Turning Your Home Into A Halloween Treat
Halloween is a time for scares, chills, spooks and ghosts. This year, with a few simple tricks, you can turn your home into a haunted house.
The first thing you should do to turn your home into a haunted house is to make a diagram of the floor plan. Then decide which way the kids will be coming in and how they will be going out. Start plotting where the scary spots will be. What are scary spots you ask?
Scary spots are the little nooks and crannies where you hide before the evil action takes place. The number of spots you have depends on the number of people you have helping you. Sometimes, if you have a really good helper, they can sneak from one spot to the next without being seen.

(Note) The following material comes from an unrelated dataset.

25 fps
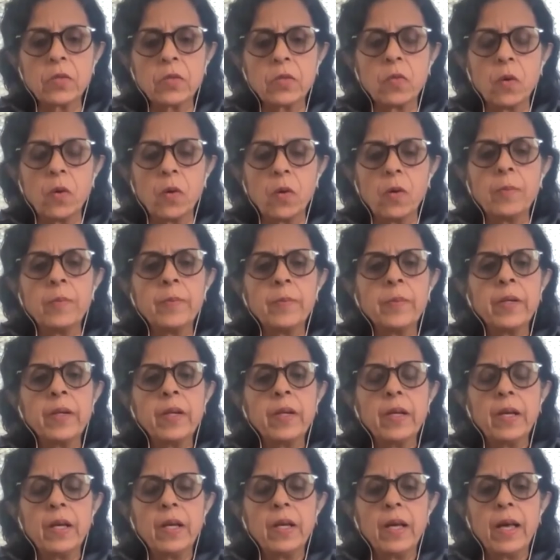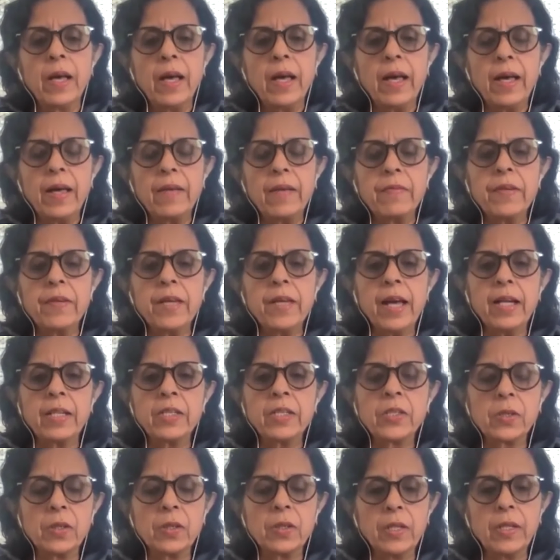of war, have we
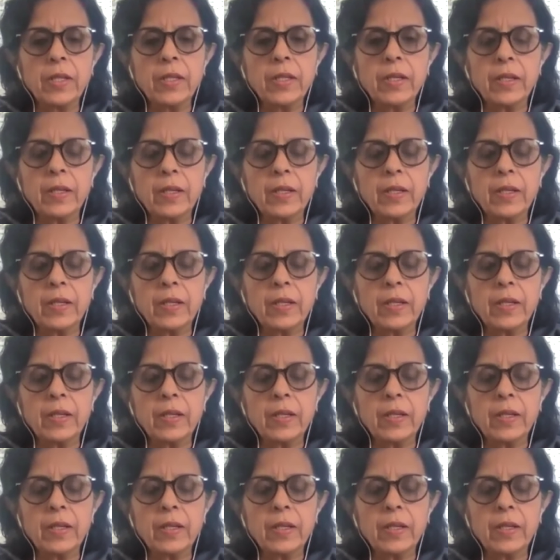actually,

You can make scary spots by using old sheets, fake spiderwebs, cornstalks or any other Halloween displays you might have lying around.
For around $5 you can get a 10 x 20' roll of black plastic. This is useful for making cheap capes, gargoyle wings and instant rooms and walls. You can also make a quick doorway by cutting strips down a plastic partition wall you have hung up. When anyone walks through it, the hanging strips will drag over them, giving them the illusion of someone touching them.

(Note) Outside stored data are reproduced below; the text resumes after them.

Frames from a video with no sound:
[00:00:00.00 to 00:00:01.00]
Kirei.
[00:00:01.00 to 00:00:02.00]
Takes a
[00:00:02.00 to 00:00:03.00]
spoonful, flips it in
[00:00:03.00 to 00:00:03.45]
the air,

Another good, cheap all-purpose prop is a dummy. All you need to make one are newspaper or leaves, old clothes (pants and a long-sleeved shirt), some shoes and gloves, clear nylon thread, a needle and an old pillowcase.
First you need to stuff the fingers of the gloves with newspaper or leaves, then stuff the rest of the glove. Using the clear thread, sew the gloves to the ends of the long-sleeved shirts. Stuff the arms next. To give the arms and legs more definition, form tubes out of the newspaper and stuff those. When the arms are finished, stuff the chest. Don't stuff it all the way, though. Sew the shoes to the end of the pants and stuff the legs. When that's done, sew the shirt to them and stuff the waist and stomach area. Finish stuffing the chest and do any shaping of dummy.
For the head, take a pillowcase and turn it inside out. With a marker, draw a simple outline of a head and neck shape on it. It should look like an upside-down vase with the open end of the pillowcase serving as that end. Sew along your marker lines. It doesn't have to be perfect; it just needs to look like a head. Turn the pillowcase right side out and stuff it. Sew it onto the rest of your dummy body. You can either draw on a face or use colored cloth and sew a face. If you would prefer, you can use a store-bought pumpkin head or a latex mask (using a styrofoam wig stand for support) for the head. You can also buy latex hands. Finally, decide where you are going to put your dummy and how you are going to display it.
Lighting, or the lack of it, helps set the mood for your Halloween event. Turn lights down, even completely off, and use candles for a spooky atmosphere. If you have young children coming in, you might want to skip the candles and substitute dark-colored light bulbs instead.
Add other spooky things to make your house haunted. Make shrunken heads out of apples and place them around your house in unexpected places, such as kitchen chairs, the bottom of the snack bowl or overlooking the food. Put some spooky Halloween music on the stereo. Make pipe cleaners and cotton balls into spiders and scatter those around the food and in chairs or hang them from the ceiling. Spread cobwebs you can purchase from party stores across the room. Be sure to place some of your pipe-cleaner spiders in the webs. Cover your furniture with white sheets and scatter talcum powder to create dust clouds when your guests move or sit. This will make it seem even more like a real, deserted haunted house.
Sometimes the best memories are the ones of your first good scare on Halloween. Keeping that in mind, have a scary good time this year turning your home into a haunted house.